Bernd Dachwald, Bong Wie
Solar Sail Kinetic Energy Impactor Trajectory Optimization for an Asteroid Deflection Mission
Journal of Spacecraft and Rockets, Vol. 44, No. 4, 2007, pp. 755-764
A fictional asteroid-mitigation problem created by AIAA assumes that a 200-m near-Earth asteroid, detected on 04 July 2004 and designated as 2004 WR, will impact the Earth on 14 January 2015. Adopting this example scenario, we show that solar-sail spacecraft that impact the asteroid with a very high relative velocity are a realistic near-term option for mitigating the impact threat from near-Earth asteroids. The proposed mission requires several kinetic energy impactor solar-sail spacecraft. Each kinetic energy impactor consists of a 160 x 160 m, 168-kg solar sail and a 150-kg impactor. Because of their large ΔV capability, solar sailcraft with a relatively modest characteristic acceleration of 0.5 mm/s2 can achieve an orbit that is retrograde to the target orbit within less than about 4.5 years. Before impacting 2004 WR at its perihelion of about 0.75 AU, each impactor is to be separated from its solar sail. With a relative impact velocity of about 81 km/s, each impactor will cause a conservatively estimated Δv of about 0.35 cm/s in the trajectory of the target asteroid, largely due to the impulsive effect of material ejected from the newly formed crater.

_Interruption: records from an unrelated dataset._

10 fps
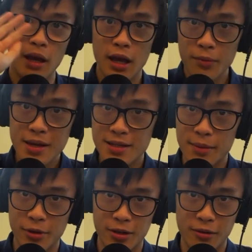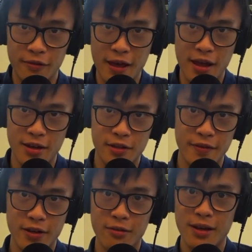Anyways, I'm gonna end this
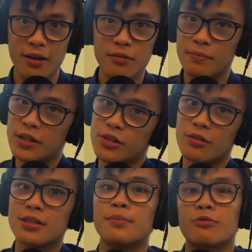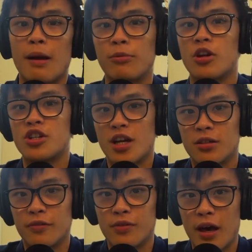video now. Be sure to subscribe to the channel
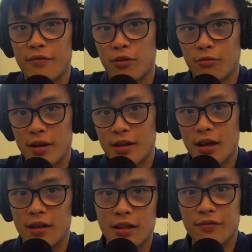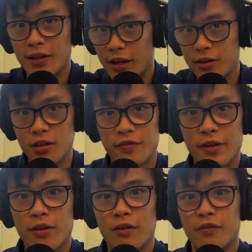if you haven't already, and leave a like on this
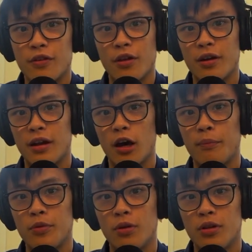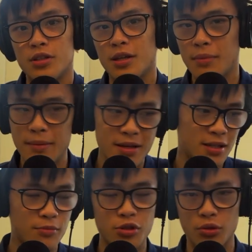video if you thought it helped you on maybe
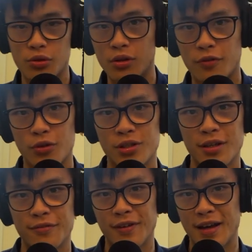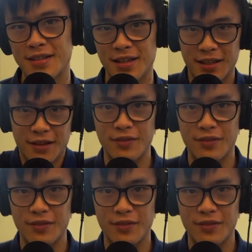some short university advice and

The deflection caused by a single impactor will increase the Earth-miss distance by about 0.7 Earth radii. Several sailcraft will therefore be required for consecutive impacts, to increase the total Earth-miss distance to a safe value. In this paper, we elaborate on a potential mission scenario and investigate trade-offs between different mission parameters; for example, characteristic acceleration, sail temperature limit, hyperbolic excess energy for interplanetary insertion, and optical solar-sail degradation.